Surgery Error Resulting in Paraplegia: $2.2M Settlement
2015 Medical Malpractice Trial Report
Paraplegia Following Epidural Placement in Elective Spinal Cord Surgery
The plaintiff is a 66 year old woman who suffered an acute spinal cord injury (puncture trauma) with lower extremity paraplegia following thoracic epidural placement.
The plaintiff underwent an aortobifemoral bypass graft under general endotracheal anesthesia. In advance of the procedure, the defendant anesthesiologist wanted to place an epidural for post-operative pain management. The defendant noted that he was unable to reach the epidural space after two attempts at T9-10 and one attempt at T8-9. He documented that osseous obstruction had prevented him from reaching the space. He then passed an 18 G Tuohy epidural needle to the epidural space at T8-9 via the right paramedian approach with good loss of resistance. He documented that there was no cerebrospinal fluid or parasthesia. He then documented utilizing a 20 G epidural catheter. He removed the needle, applied a sterile dressing, and administered an epidural test dose. He noted that there was no reaction.
The plaintiff contended that she complained of pain and a burning sensation on three separate occasions during the defendant’s placement of the epidural. There was no evidence in the medical records to support that contention.

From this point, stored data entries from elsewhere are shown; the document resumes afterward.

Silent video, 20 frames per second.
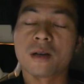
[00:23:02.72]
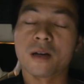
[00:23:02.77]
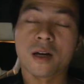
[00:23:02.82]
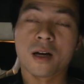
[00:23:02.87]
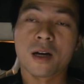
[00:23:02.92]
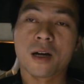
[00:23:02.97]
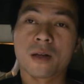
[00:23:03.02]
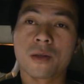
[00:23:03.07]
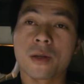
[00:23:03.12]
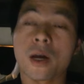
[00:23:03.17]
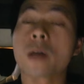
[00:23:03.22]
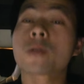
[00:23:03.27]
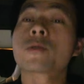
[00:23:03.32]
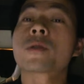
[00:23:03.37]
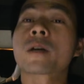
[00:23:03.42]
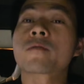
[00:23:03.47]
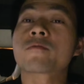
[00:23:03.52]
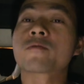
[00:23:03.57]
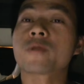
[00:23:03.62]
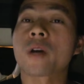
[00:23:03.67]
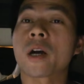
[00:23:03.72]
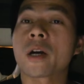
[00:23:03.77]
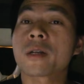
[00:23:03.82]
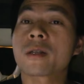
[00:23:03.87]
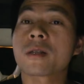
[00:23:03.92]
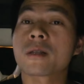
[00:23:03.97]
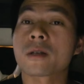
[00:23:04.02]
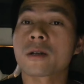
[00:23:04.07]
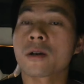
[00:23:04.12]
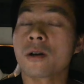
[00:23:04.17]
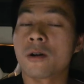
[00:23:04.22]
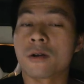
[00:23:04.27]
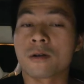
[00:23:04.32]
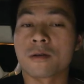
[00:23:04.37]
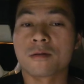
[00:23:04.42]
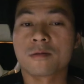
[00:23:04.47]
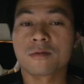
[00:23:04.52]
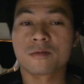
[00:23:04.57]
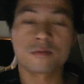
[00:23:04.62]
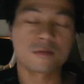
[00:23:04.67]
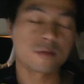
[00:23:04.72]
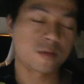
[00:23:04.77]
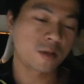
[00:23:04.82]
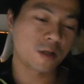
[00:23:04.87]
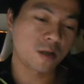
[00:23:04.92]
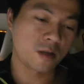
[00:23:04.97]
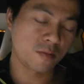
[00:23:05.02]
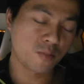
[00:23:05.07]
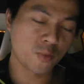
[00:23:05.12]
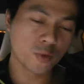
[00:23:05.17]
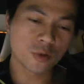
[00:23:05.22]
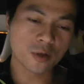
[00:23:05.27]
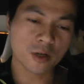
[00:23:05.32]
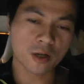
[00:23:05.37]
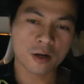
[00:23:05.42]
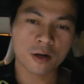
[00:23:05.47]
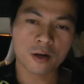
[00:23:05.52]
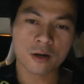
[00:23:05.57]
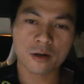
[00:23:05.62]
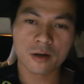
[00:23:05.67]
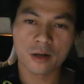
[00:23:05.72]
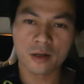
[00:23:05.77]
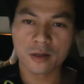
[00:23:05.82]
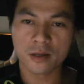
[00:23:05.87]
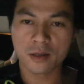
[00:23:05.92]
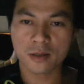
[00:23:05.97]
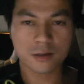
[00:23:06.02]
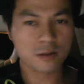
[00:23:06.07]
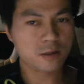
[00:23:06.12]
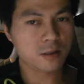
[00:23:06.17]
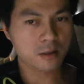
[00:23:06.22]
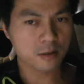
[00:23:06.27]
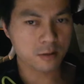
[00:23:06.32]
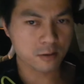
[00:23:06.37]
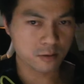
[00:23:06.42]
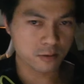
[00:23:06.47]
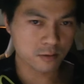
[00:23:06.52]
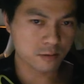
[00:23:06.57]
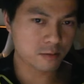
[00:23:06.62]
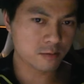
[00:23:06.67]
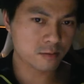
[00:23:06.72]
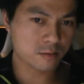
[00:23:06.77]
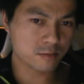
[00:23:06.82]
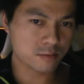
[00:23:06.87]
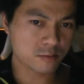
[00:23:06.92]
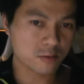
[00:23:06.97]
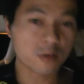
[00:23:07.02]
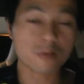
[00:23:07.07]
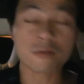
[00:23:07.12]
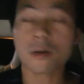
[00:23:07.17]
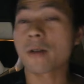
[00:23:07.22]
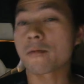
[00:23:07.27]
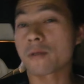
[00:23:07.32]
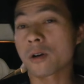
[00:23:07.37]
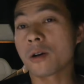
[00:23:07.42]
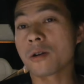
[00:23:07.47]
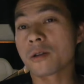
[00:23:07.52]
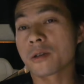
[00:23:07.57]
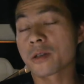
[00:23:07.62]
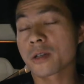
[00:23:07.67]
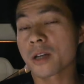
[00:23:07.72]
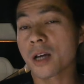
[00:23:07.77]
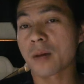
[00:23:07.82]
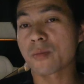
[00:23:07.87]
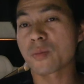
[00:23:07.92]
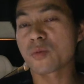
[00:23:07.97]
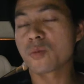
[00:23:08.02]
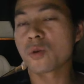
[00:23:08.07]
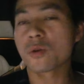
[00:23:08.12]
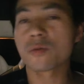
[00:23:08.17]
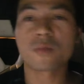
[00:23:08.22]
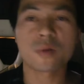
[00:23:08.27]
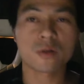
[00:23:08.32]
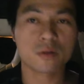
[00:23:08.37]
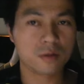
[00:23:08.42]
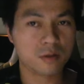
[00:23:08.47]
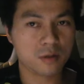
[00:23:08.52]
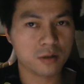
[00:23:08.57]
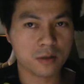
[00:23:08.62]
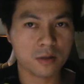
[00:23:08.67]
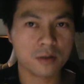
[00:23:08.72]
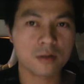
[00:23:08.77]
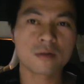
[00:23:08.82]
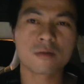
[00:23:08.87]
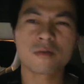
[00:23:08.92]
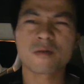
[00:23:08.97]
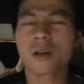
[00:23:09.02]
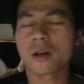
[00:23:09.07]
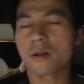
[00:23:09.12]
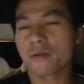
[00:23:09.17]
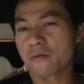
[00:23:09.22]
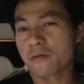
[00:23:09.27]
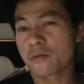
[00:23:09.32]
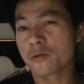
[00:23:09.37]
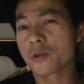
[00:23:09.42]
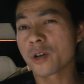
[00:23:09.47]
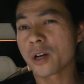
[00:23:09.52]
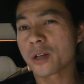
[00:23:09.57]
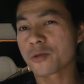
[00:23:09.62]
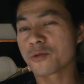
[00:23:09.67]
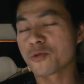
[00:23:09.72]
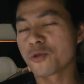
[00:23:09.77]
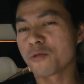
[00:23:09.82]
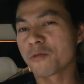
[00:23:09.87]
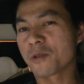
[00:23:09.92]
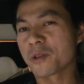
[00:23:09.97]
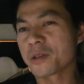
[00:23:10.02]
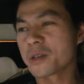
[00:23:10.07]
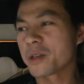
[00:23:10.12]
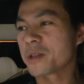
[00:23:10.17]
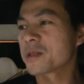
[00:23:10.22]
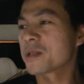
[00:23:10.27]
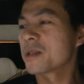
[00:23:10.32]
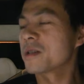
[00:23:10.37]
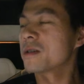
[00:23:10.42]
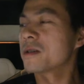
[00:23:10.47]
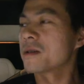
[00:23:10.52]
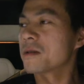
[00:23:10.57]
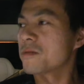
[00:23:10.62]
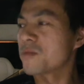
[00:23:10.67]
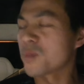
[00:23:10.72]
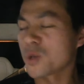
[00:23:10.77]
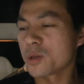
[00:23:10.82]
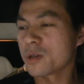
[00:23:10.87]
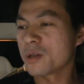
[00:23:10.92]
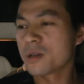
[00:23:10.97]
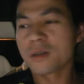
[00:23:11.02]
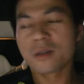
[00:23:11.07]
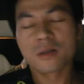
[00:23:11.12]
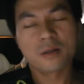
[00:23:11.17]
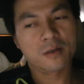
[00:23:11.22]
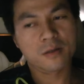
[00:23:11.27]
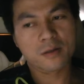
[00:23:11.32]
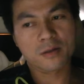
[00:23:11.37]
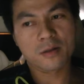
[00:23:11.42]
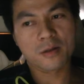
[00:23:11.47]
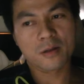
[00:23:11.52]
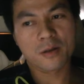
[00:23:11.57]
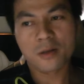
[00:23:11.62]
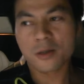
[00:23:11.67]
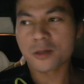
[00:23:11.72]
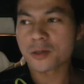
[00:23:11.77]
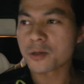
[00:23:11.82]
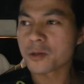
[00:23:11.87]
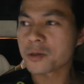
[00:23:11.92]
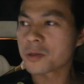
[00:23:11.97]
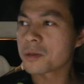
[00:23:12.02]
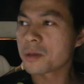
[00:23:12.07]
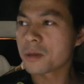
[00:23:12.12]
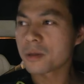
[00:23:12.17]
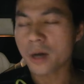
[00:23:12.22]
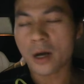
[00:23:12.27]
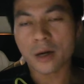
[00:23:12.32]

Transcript: and I don't have to idle the car. I put the car in this. Uh, well, I'll call it camper mode, but uh, yeah, for you guys who know what it is, but it is just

In the recovery room, the plaintiff was doing well and was noted to have positive pulses in all four extremities. The epidural was removed. Several hours later, it was determined that the plaintiff was unable to move either of her legs. An MRI of her spine was ordered to assess for spinal cord injury.
The MRI revealed increased signal within the distal thoracic cord extending from T9-T12. It was noted that the plaintiff appeared to have suffered an iatrogenic T9 spinal cord injury from her epidural. After consultation with a neurosurgeon, it was noted that there was unlikely to be any acute intervention which might help regain function.
The plaintiff continued to have bilateral pulses in both feet but no sensory or motor function in her bilateral lower extremities.
The plaintiff claimed that the defendant caused the paralysis by damaging the spinal cord and surrounding structures during placement of the epidural. The defendant contended he complied with the standard of care and that nothing he did was improper, or was in any way related to causing her injury. This unfortunate medical result was a risk of the procedure and was not preventable.
The case settled a week before trial for the defendant’s policy limits plus a payment from the hospital under an apparent agency theory.
Lubin & Meyer attorneys represented the plaintiff in this medical malpractice lawsuit.